Nothing to do with wine? Wait until a producer wants to increase prices for product it sells to Tesco. In many ways Tesco is regaining strength. That muscle will be flexed when it decides to take on Aldi and Lidl at full tilt. Be prepared.

Wobbling pound

The UK pound has got a wobble on and it could cost Australian wine dearly. Despite a brief respite when the Australian dollar weakened, the UK market is again becoming tougher because of the weakness of sterling, as this 90-day chart of the Australian dollar-UK pound shows:

It helps being below 70 cents but the fat is eroding. The dollar has lost 30 per cent against sterling in the past year.


Tesco is not the only retailer having difficulties with suppliers citing poor exchange rates. Naked Wines has announced price increases because of unfavourable rates.

Constellation realigns

Constellation Brands (CB), based in Victor, New York, continues to realign its portfolio.
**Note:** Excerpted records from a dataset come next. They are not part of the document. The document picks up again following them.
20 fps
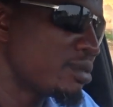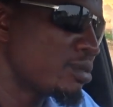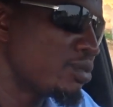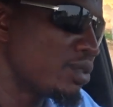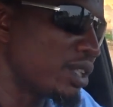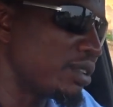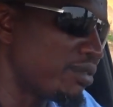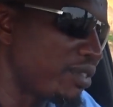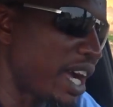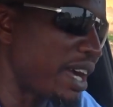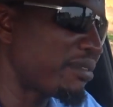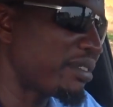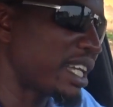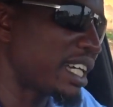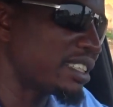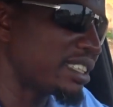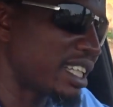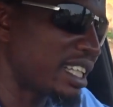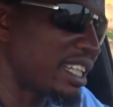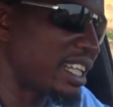
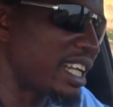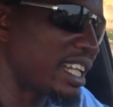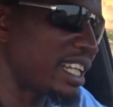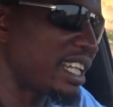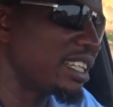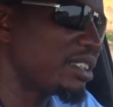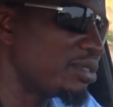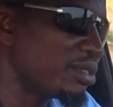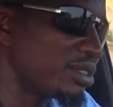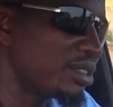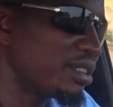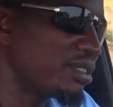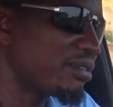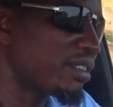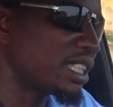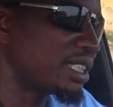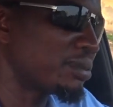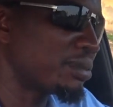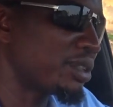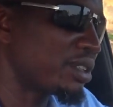25,000 naira, including
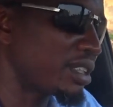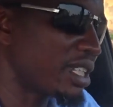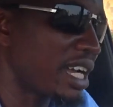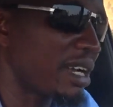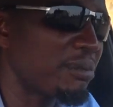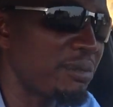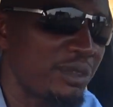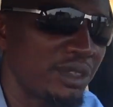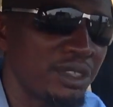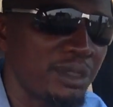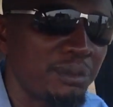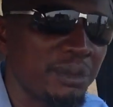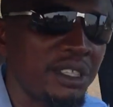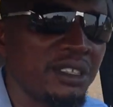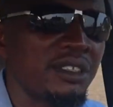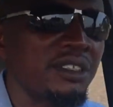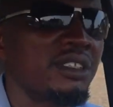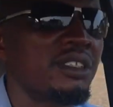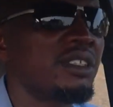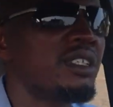transport,
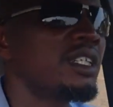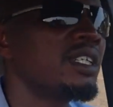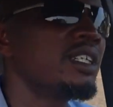approximately.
It’s been a busy time for the beer, wine and spirit conglomerate, which has announced (subject to regulatory approvals) the sale of its Canadian wine business for about C$1.03 billion ($1.03 billion; it’s on par), or C$750 million after debt and other closing adjustments, to the Ontario Teachers’ Pension Plan.

The sale includes the Jackson-Triggs and Inniskillin wine brands along with vineyards, offices, facilities, and 163 Wine Rack retail stores in Ontario.

CB has retained the Black Velvet Whisky brand and production facility in Lethbridge, Alberta, Canada.

Concentrating on the US market has proved a successful strategy for CB, as has focusing on beer with brands such as Corona Extra, Corona Light, Modelo Especial, Modelo Negra, Pacifico and the large craft brewer Ballast Point. Wine wise CB has “a strategy of focusing on premium, high-margin, and high-growth brands”.  These include Robert Mondavi, Clos du Bois, Meiomi, Mark West and Franciscan Estate from the US, Ruffino from Italy, and Kim Crawford from New Zealand.

To add to this list of wine brands CB has agreed to purchase five brands from Washington State producer Charles Smith Wines for about US$120 million ($157 million). The brands are:

  • Kung Fu Girl Riesling
  • Velvet Devil Merlot
  • Boom Boom! Syrah
  • Eve Chardonnay
  • Chateau Smith Cabernet Sauvignon

Having burnt its fingers and possibly toes in Australia, UK and South Africa, CB has now centred its operations in the US, Canada, Mexico, New Zealand and Italy.

The company is also shaping its spirits portfolio, which, apart from Black Velvet Whisky, includes SVEDKA Vodka and Casa Noble tequila. CB recently completed its acquisition of American whiskey producer High West Distillery. It has also acquired a minority stake in Bardstown Bourbon Company.

Bacchanal tame but rewarding

A definition of “bacchanal” often follows the line of a crazed party with drunken revelry, ecstatic sexual experimentation and wild music”.

It sounds grand, but we doubt the Pennsylvania Academy of the Fine Arts (PAFA) 18th Annual Bacchanal Wine Gala and Auction will be a fine example of the definition.

The event takes place next month and its focus is Australian wine. This year’s winner of the Thomas Jefferson Award is Barossa Valley winery Hentley Farm. The award was established in 2001. Other Australian winners have been:

  • 2002: Brian Croser, Petaluma
  • 2010: Bindi and Michael Dhillon

The wine gala and auction raises funds to support the next generation of artists through student scholarships and education programs.